Yeah, but also in the show notes for MacGeekApp, obviously. Of course. MacGeekApp.com slash show notes. But yeah, so they had a process where you could do this, but it's an older article, and you definitely could when it was macOS Extended Journal partitioning format. So there's a whole process for doing it. You have to kind of modify some of the permissions, the ownership of the drive, so that you can move things around.
And you can move the file over the backups.backup.db file and then reset it back up and it should just work. I haven't personally tried it or done it, but I would presume that it does and I think it used to work that way. I was unsure about the new APFS system only because I'm pretty sure APFS has a special way of handling data and linking, at least from the research that I did. Um but the one recommendation i thought you could do is you could probably.
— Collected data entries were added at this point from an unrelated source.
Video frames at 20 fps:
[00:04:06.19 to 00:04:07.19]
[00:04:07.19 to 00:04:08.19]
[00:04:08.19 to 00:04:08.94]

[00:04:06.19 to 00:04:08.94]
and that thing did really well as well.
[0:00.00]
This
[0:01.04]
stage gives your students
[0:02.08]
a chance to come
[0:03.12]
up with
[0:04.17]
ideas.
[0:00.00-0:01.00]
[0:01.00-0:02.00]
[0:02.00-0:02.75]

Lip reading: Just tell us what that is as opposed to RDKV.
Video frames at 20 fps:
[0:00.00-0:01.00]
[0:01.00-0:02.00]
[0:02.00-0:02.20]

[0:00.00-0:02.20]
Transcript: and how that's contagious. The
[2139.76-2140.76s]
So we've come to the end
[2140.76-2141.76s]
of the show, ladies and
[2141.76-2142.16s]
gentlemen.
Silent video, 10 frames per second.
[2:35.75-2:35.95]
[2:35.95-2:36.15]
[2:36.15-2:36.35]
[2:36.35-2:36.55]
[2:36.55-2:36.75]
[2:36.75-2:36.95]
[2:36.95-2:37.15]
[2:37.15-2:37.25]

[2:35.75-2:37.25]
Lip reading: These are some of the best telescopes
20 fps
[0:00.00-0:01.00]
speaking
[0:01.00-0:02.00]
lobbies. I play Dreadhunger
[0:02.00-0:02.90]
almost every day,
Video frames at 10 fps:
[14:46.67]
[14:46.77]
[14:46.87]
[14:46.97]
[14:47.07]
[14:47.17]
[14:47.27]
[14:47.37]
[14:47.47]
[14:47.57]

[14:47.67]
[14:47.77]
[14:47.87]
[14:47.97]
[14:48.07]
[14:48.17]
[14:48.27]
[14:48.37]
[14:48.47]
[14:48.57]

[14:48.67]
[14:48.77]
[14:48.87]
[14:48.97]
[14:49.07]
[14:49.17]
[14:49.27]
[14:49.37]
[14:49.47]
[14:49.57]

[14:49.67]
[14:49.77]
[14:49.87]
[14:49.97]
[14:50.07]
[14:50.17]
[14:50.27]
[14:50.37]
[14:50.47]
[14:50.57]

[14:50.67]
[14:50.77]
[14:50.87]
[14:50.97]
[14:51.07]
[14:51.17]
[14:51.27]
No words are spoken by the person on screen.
Set up the new drive as you know and just let it do its thing and it might actually bring over that historical indexing i seem to think that i did that one time with a drive yeah um you know for me like i i've always felt that the last thing i'll add to this is for me personally i. Because I have other forms of backup that maintain an archive, specifically, you know, some of the things we talked about with how I'm using ChronoSync and other things.
I've never had this attachment. People have a strong attachment to their time machine history for some reason. Yes. And I very rarely have ever had to go back in my time machine history to like get something every once in a while. But my theory is, you know, if I deleted it three months ago, then I deleted it for a reason. and it didn't get accidentally deleted.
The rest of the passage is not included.